This is a stanza about a plant; this is clear from the context and from the word secg, which means a sedge or reed. It also means a person, poetically, and a sword. In Beowulf it is a sword: ac wit on niht sculon secge ofersittan, gif he gesecean dear wig ofer wæpen (but we two are obliged to abstain from the sword in the night, if he dare seek battle without a weapon.) I translate secg as sword to enhance the riddling nature of the stanza. Of all the plants, a sharp sedge is the most sword like. It’s got edges like razors and will cut you just like that. This one in particular will give you grim wounds, with burning bloody blisters. Stay away, don’t grab hold of it. Like the thorn, this plant wants you to bleed.
This sedge lives in the fen. The stanza says fenne, a fen is a fen and I could have kept it as a perfectly fine word for a swampy place, but I use the word marsh because it alliterates with the word most. Alliteration is also the reason I translated gehwylcne, a whelk, as pustule. Alliteration is the first thing to go in Old English translation; it’s always important to preserve it when possible.
This plant was unpleasant. Why ever would anybody want to gather them? Why was this plant so important it gets the center position in the Rune Poem? For one, it might have been used for roof thatching. They would be pretty durable for that. Waterproof. Another clue might be found in the many Old English manuscripts we have containing word glossaries. In them under the words eloxsecg, eolugsecg, ilugsegg, ilugseg, is the definition papiluus: papyrus. Perhaps this sedge was used for paper making? It would have been brittle paper that crumbles when dry, falls apart when wet, paper easily eaten by mold and bookworms, paper that oxidizes too quickly when touched by iron gall ink, paper that burns, paper that has not lasted the centuries, maybe not even a single century: words, so many of them, speaking what we’ll never know, gone.

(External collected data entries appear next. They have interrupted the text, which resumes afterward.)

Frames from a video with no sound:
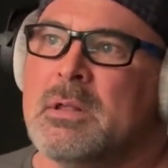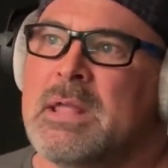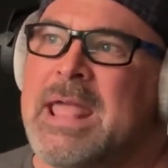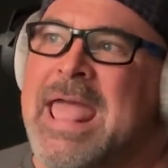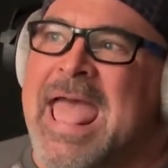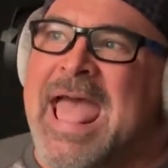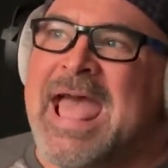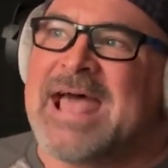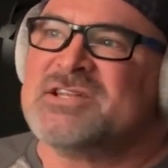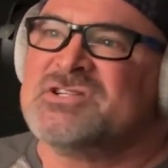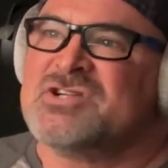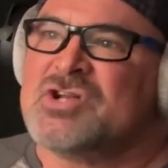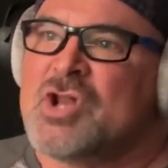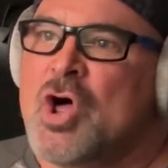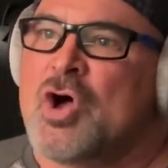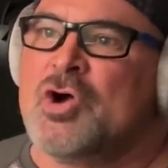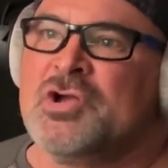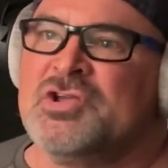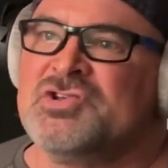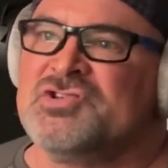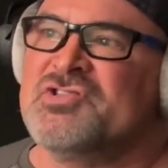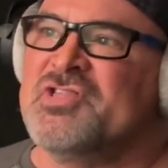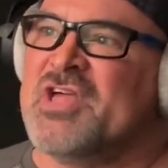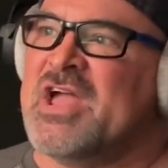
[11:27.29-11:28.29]
As long
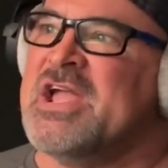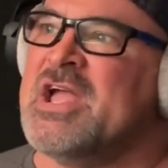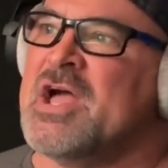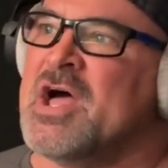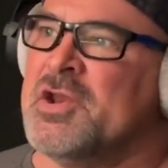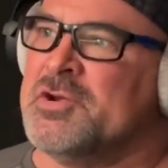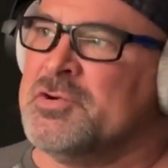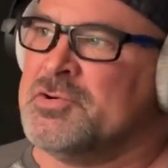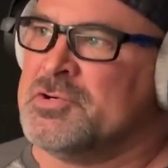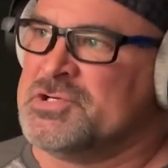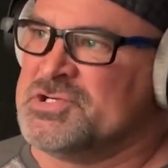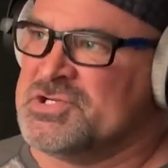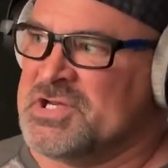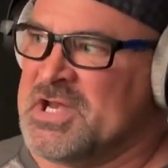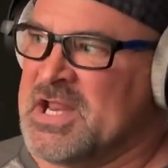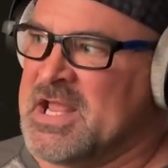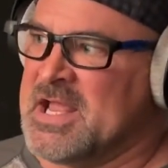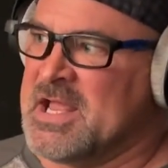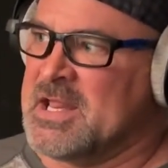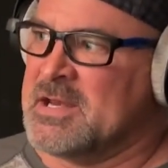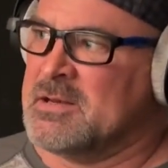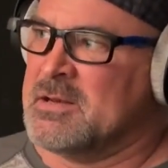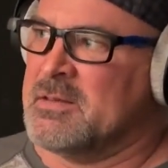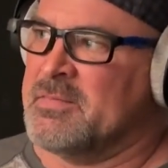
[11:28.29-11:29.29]
as they
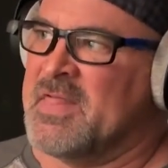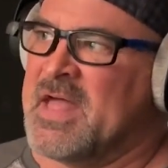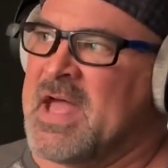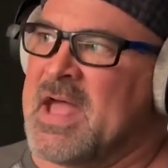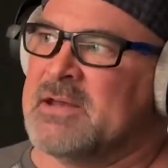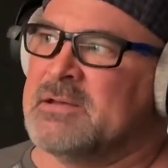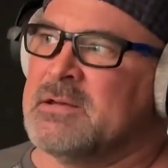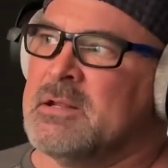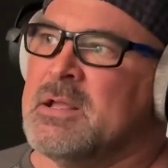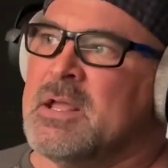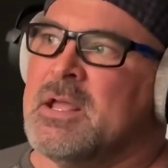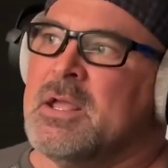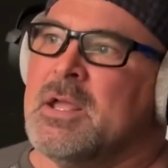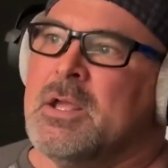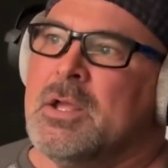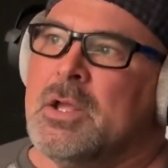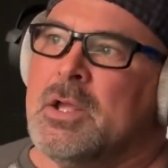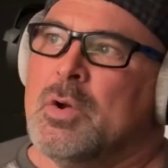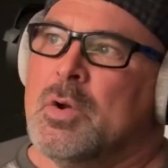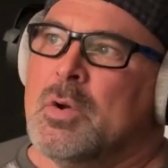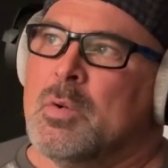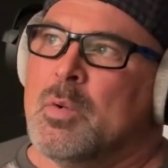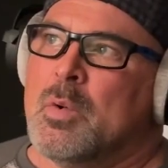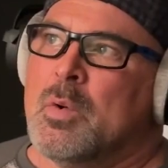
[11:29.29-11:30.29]
understand that
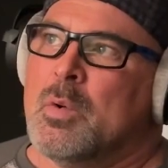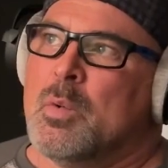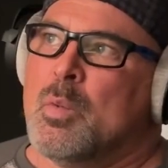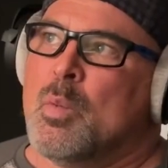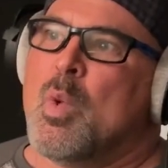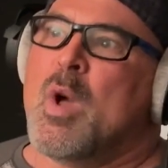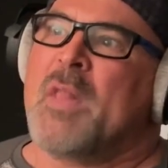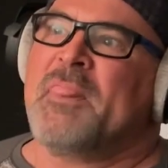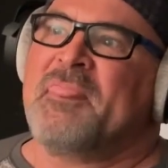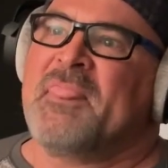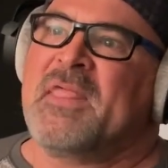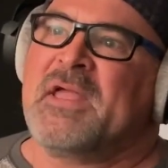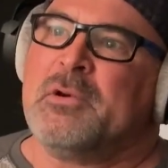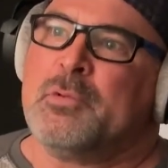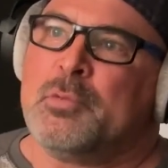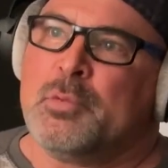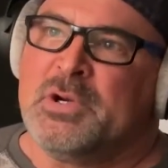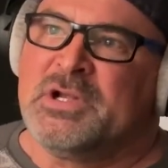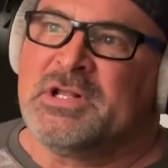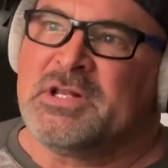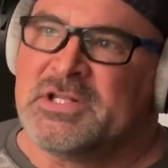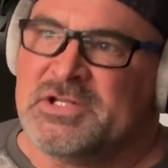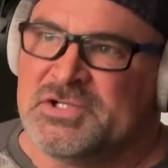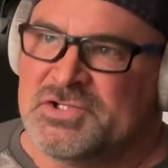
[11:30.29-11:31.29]
what they
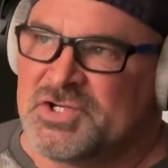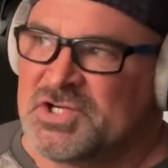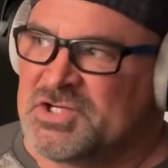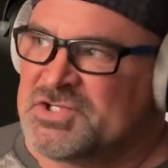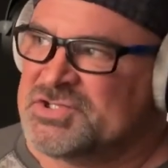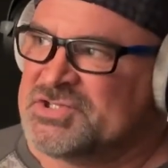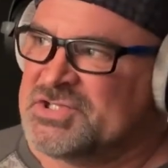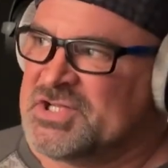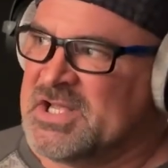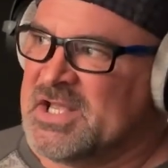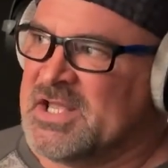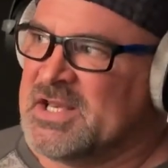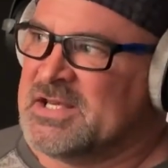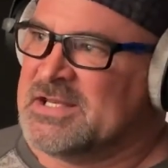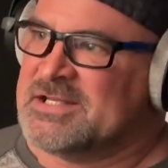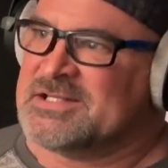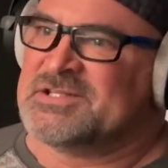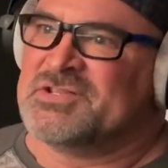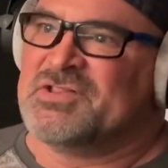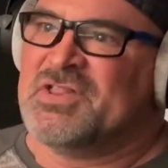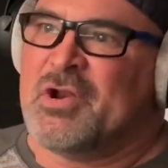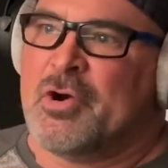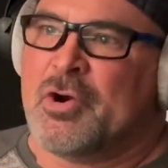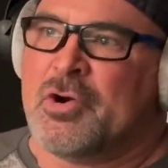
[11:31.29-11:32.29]
really just said is
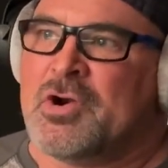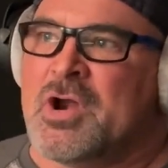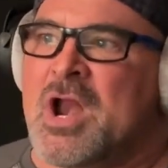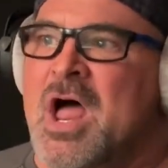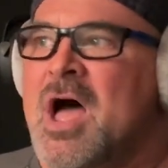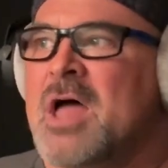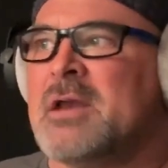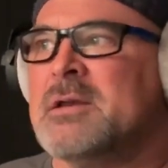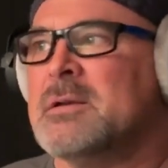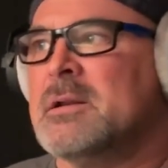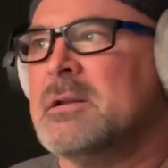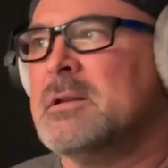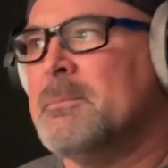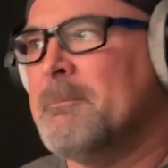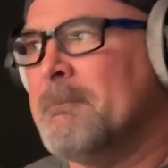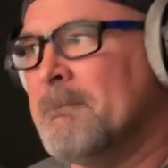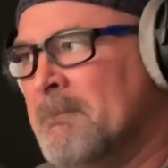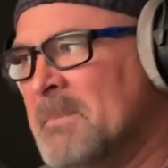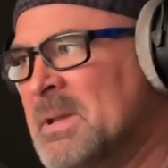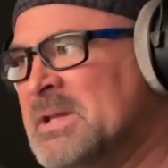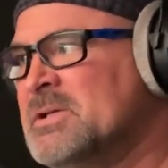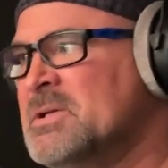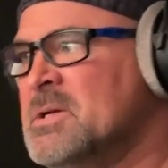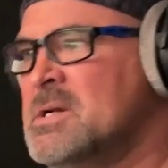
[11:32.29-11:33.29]
they're not
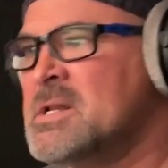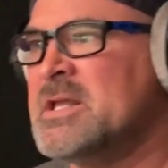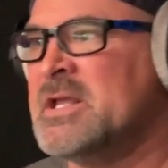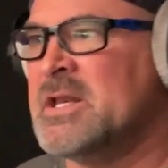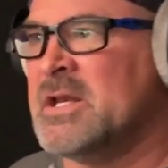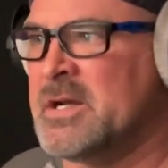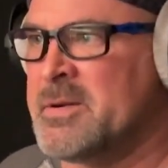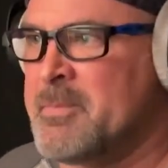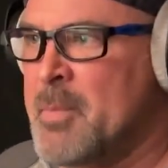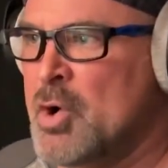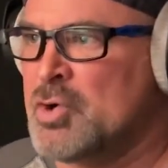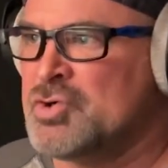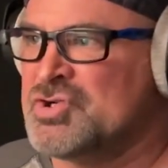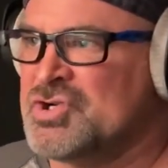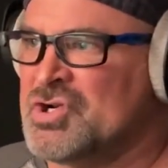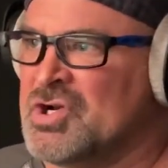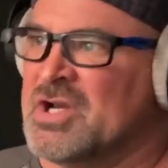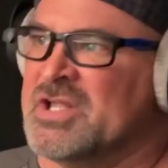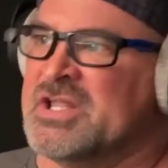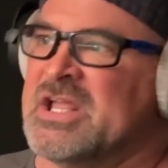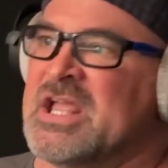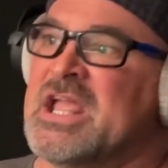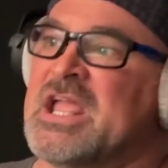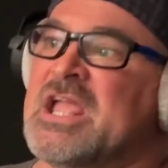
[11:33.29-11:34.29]
mentally and
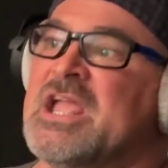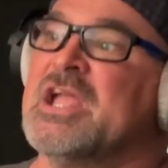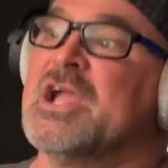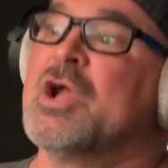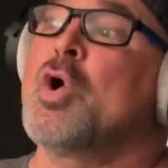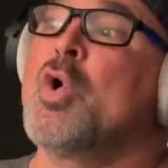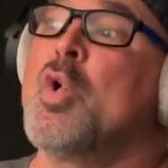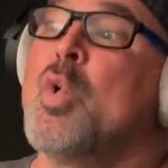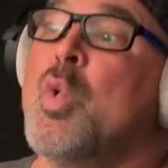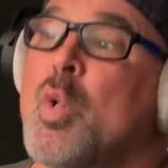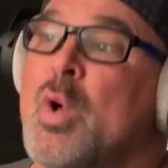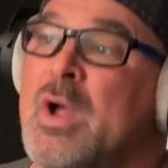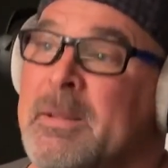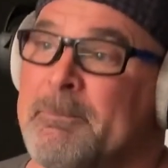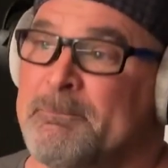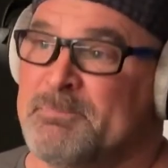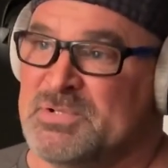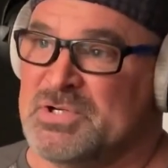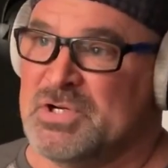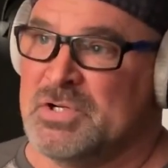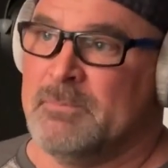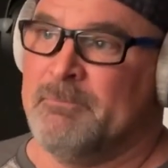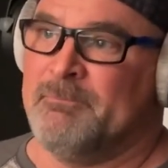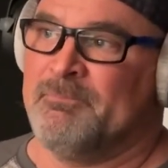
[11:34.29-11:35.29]
emotionally
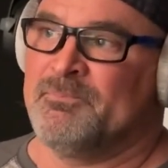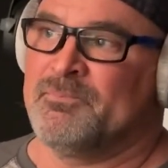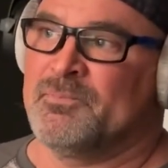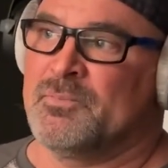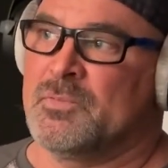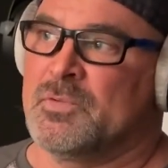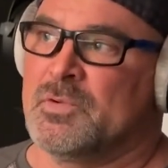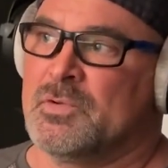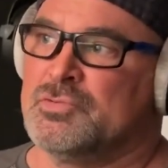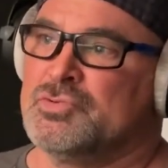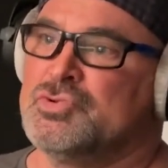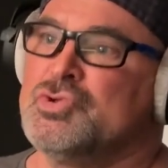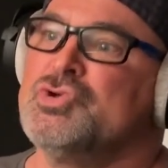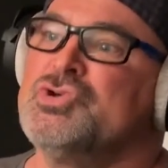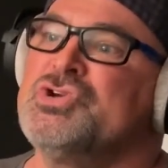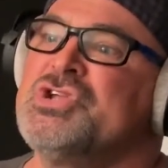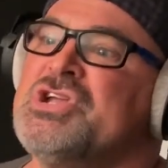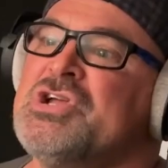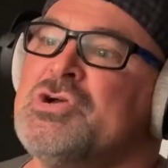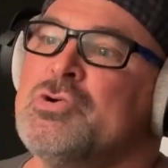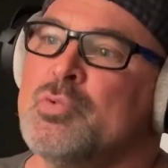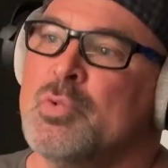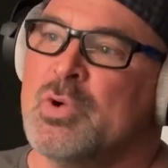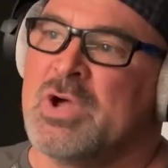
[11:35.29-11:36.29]
equipped to
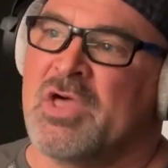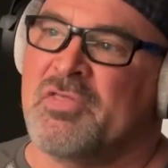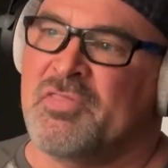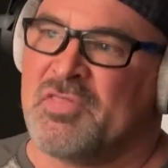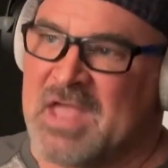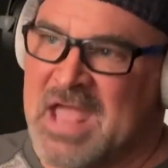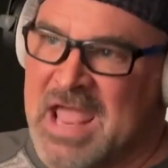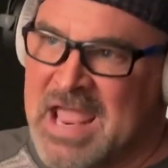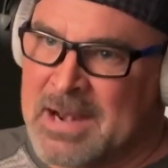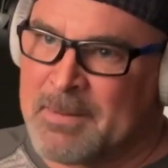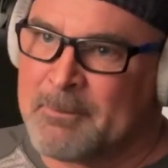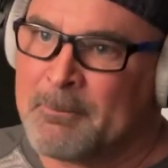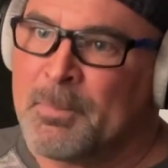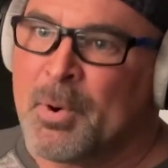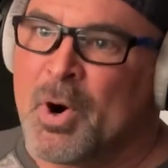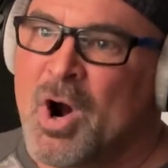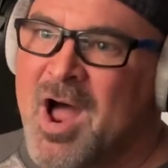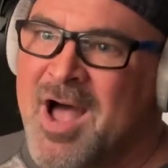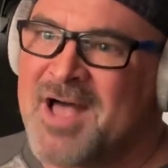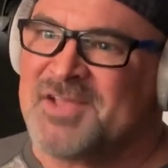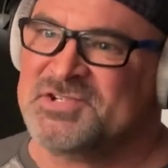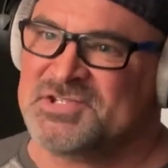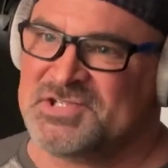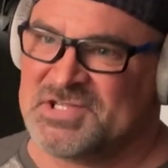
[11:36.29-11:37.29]
deal with and
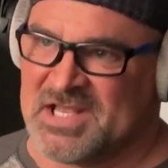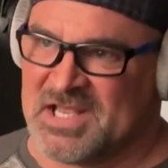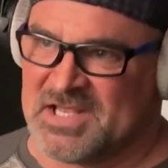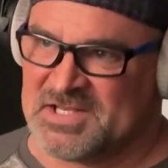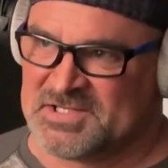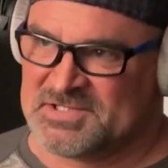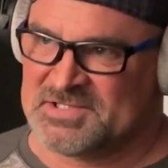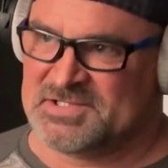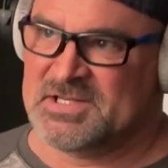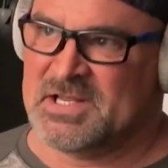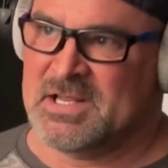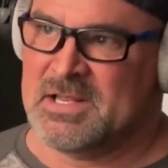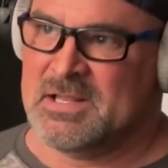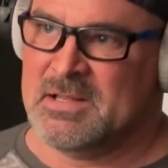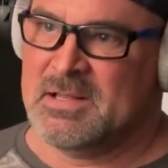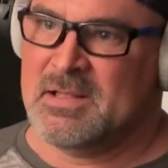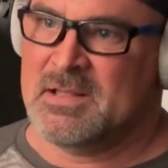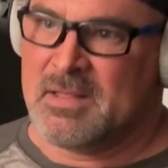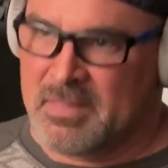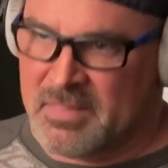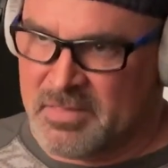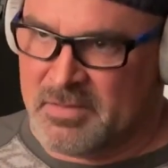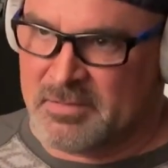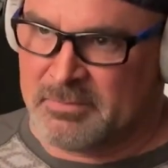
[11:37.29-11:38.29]
process
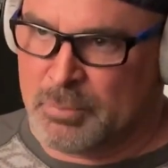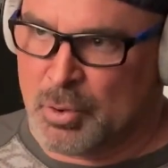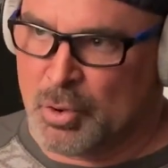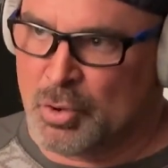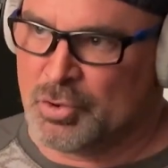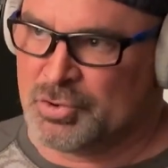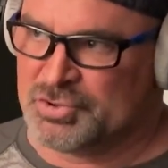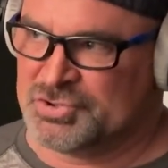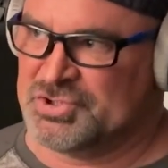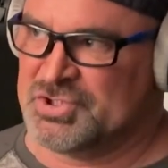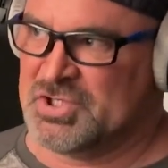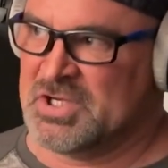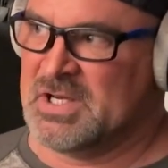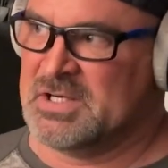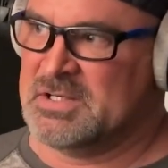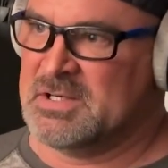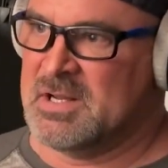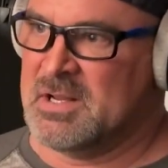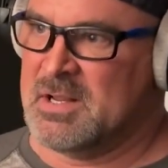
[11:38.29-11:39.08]
the bullshit.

All this is if this secg is the correct word. The copy we have of the burned Rune Poem manuscript doesn’t say secg eard, meaning sedge and dwelling place, it says seccard, meaning nothing. Seccard is not a word. Why does the copy say seccard? This word sits just after the Peorþ stanza, with its missing word, so perhaps the manuscript page had problems here. Or the scribe did a poor job copying both stanzas? Most translators want that second C in seccard to be an E, which looks similar to C with blurred vision or in poor lighting, but gives more options: eard (dwelling place) geard (a yard, hedge fence, staff). These things make sense, especially eard. The stanza could be talking about a home in a fen. The poem has spoken of other home locations in other stanzas like the ones for Beaver and Aurochs, so we are on familiar damp ground here. That leaves sec at the beginning of seccard to mean something. Secan means to seek and secgan means to speak, both are verbs, but by word placement this seccard is probably a noun; verbs often come dead last in an Old English sentence. Secge is a noun meaning speech, like what you might write on a piece of brittle paper, but from the context the likeliest word it might be is probably not secge, it’s secg, sedge, a sword-like sedge, though speech can burn you into blisters if you let it. Perhaps some sort of pun was intended? It wouldn’t be the first time.